» Dataset entries
------------

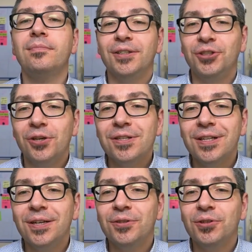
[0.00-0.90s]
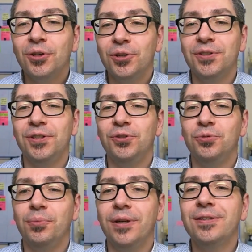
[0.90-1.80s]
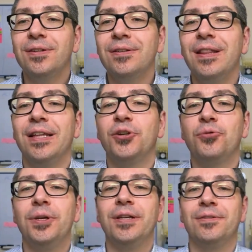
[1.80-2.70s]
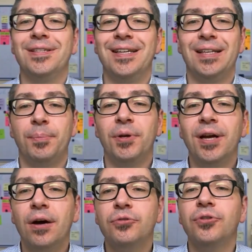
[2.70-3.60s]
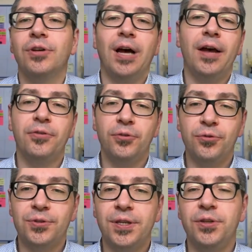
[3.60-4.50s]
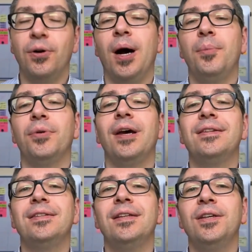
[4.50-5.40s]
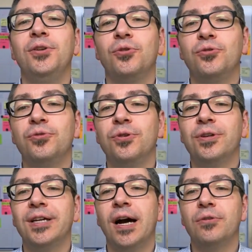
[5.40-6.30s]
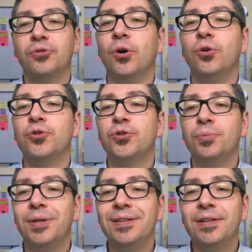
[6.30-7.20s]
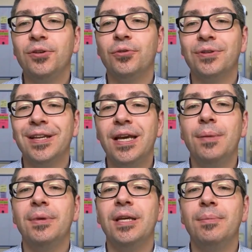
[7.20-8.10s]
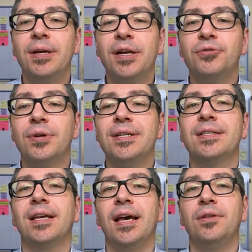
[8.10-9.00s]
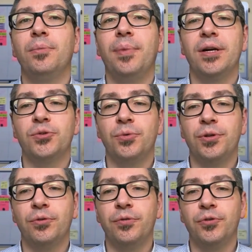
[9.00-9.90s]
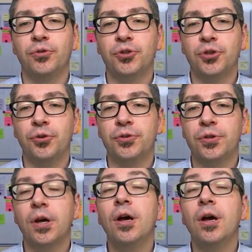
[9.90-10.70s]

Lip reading: Just click on the Continue button, then create a Setapp account, either using your Apple ID, your Google account, or submitting your name, email address, and the password of your choice.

------------

» What you need to do
Full transcription without images: please go through the records and repeat them exactly.

» Task solution
[0.00-0.90s]
[0.90-1.80s]
[1.80-2.70s]
[2.70-3.60s]
[3.60-4.50s]
[4.50-5.40s]
[5.40-6.30s]
[6.30-7.20s]
[7.20-8.10s]
[8.10-9.00s]
[9.00-9.90s]
[9.90-10.70s]

Lip reading: Just click on the Continue button, then create a Setapp account, either using your Apple ID, your Google account, or submitting your name, email address, and the password of your choice.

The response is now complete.